### Aim of the task
Beneath this task are records; print exactly the stretch of them from the line with "[12:30.78-12:31.78]" through the line with "Transcript: and roast", both ends included.

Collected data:
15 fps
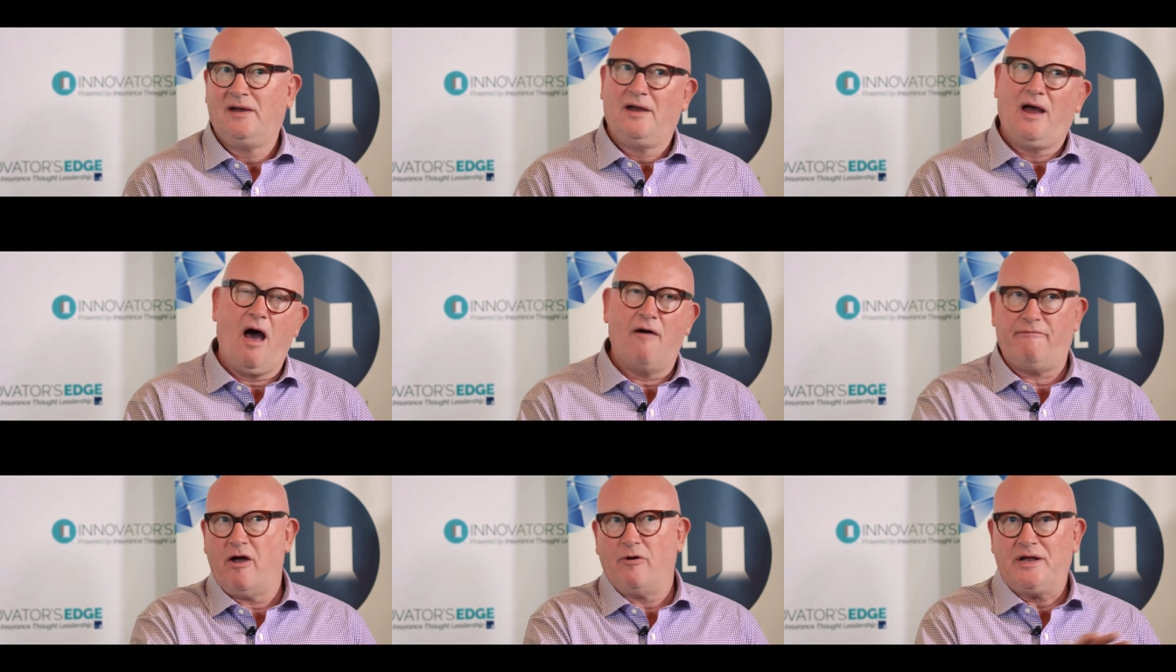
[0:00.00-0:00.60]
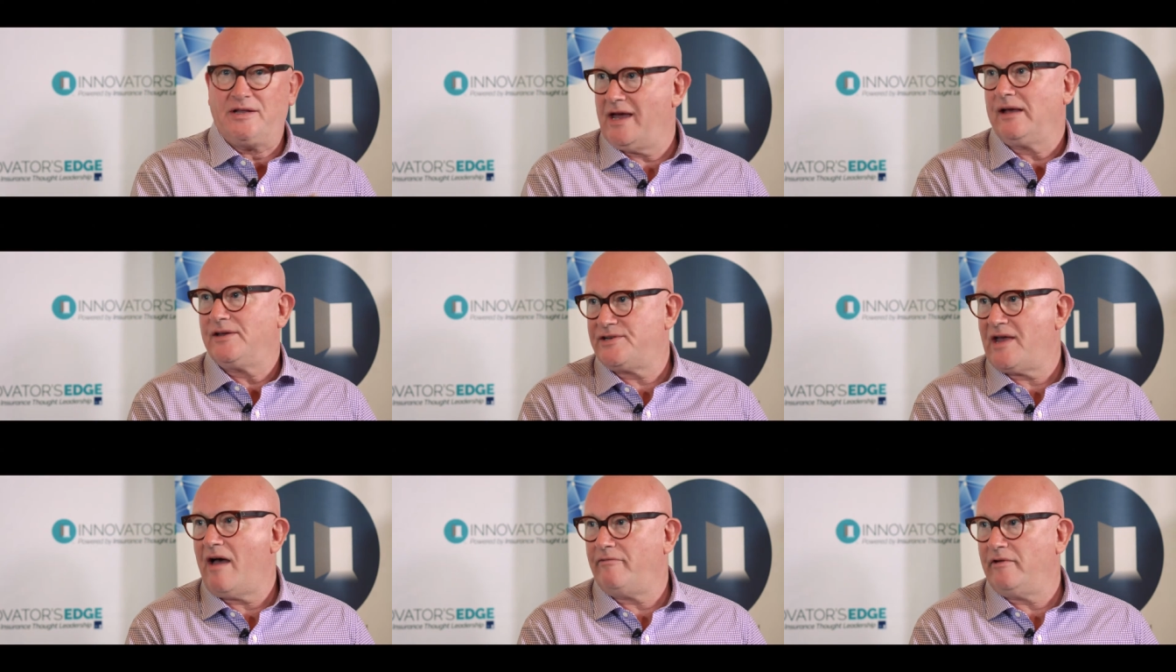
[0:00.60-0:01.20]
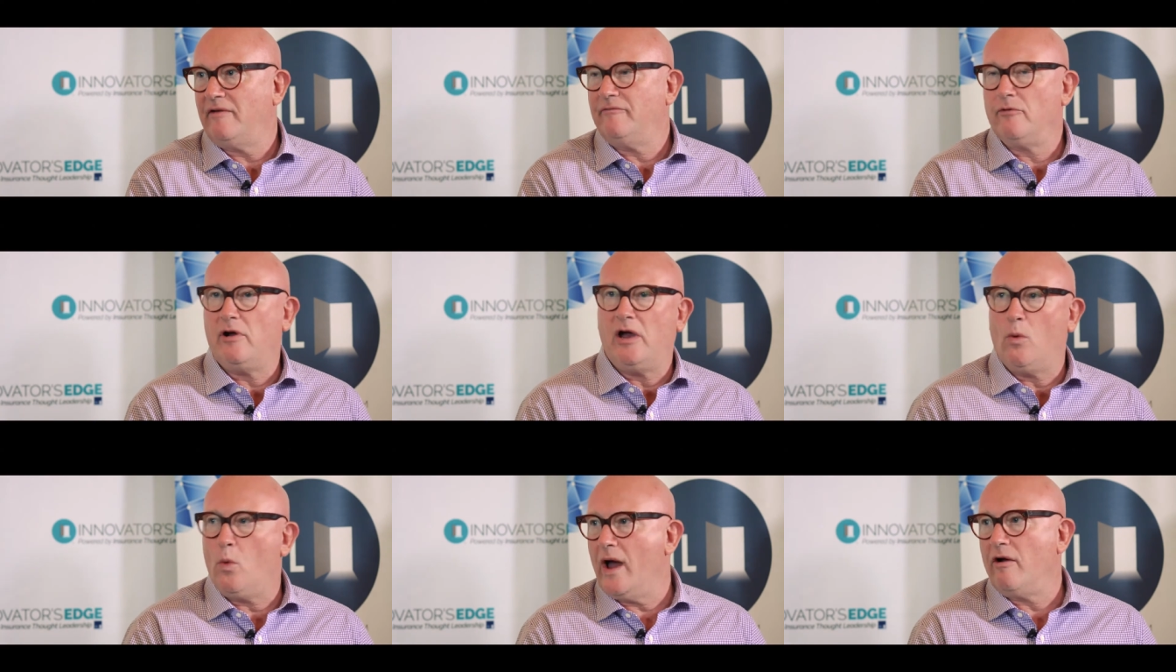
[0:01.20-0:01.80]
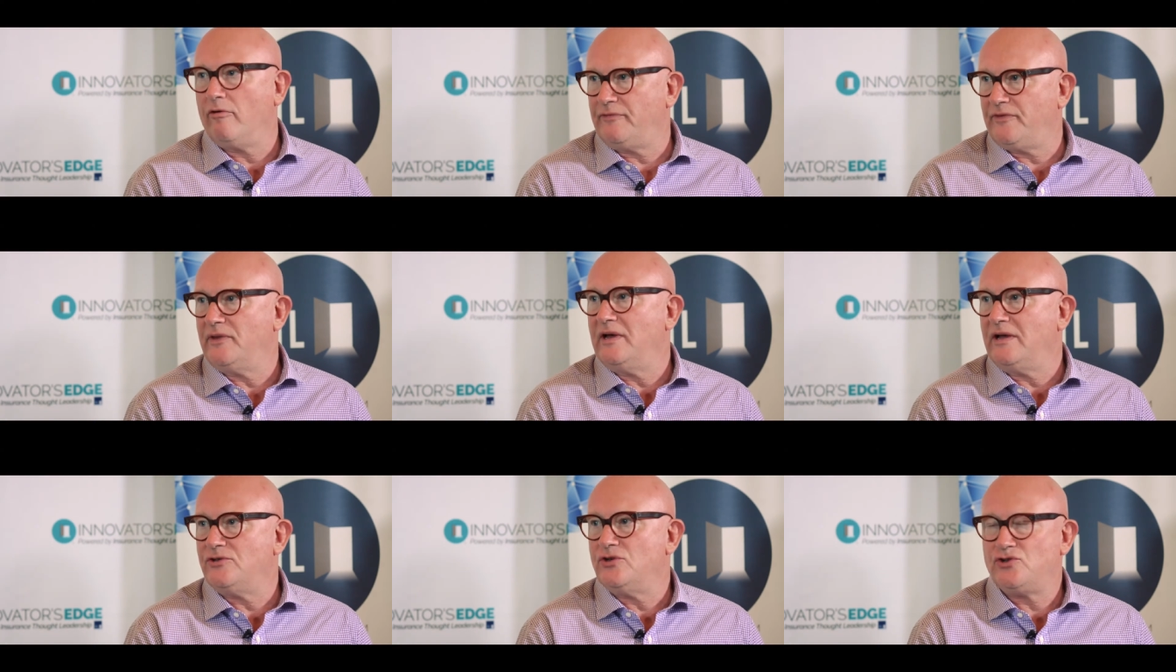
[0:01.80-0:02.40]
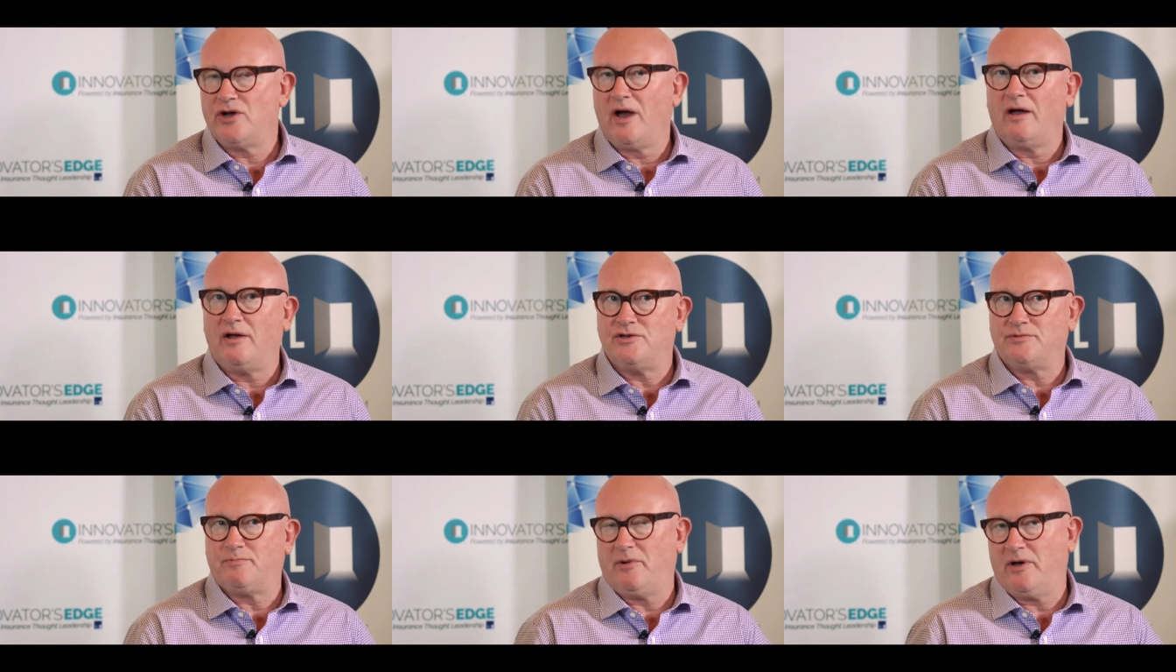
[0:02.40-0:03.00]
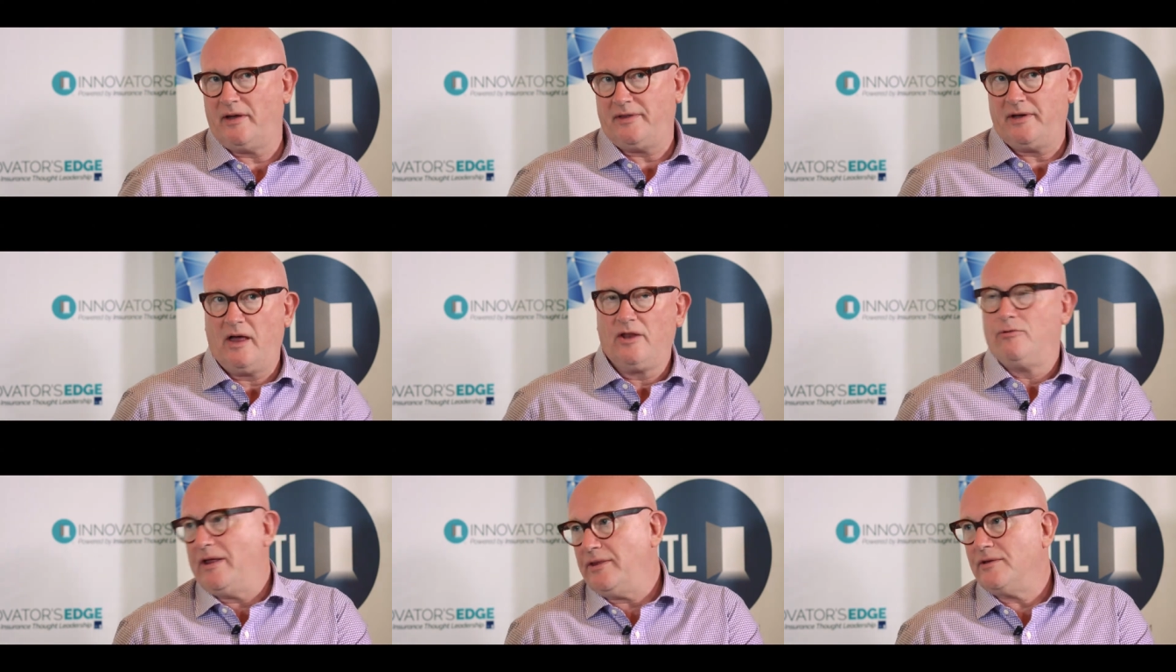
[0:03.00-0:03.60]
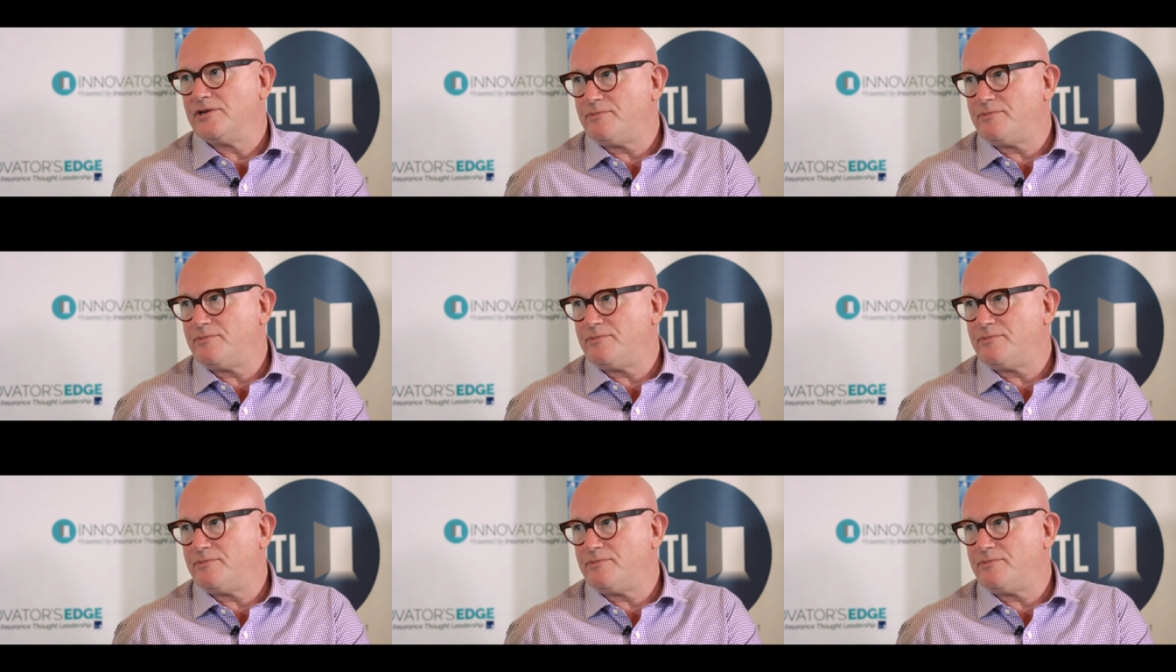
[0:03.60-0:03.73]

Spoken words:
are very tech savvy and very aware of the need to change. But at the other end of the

==

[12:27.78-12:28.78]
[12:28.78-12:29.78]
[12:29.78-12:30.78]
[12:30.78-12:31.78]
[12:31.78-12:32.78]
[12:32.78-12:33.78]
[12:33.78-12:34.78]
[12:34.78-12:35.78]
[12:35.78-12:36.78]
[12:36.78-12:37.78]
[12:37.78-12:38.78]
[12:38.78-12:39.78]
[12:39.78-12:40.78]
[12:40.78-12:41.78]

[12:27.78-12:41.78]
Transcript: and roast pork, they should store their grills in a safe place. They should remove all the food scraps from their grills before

### Answer to this exercise
[12:30.78-12:31.78]
[12:31.78-12:32.78]
[12:32.78-12:33.78]
[12:33.78-12:34.78]
[12:34.78-12:35.78]
[12:35.78-12:36.78]
[12:36.78-12:37.78]
[12:37.78-12:38.78]
[12:38.78-12:39.78]
[12:39.78-12:40.78]
[12:40.78-12:41.78]

[12:27.78-12:41.78]
Transcript: and roast pork, they should store their grills in a safe place. They should remove all the food scraps from their grills before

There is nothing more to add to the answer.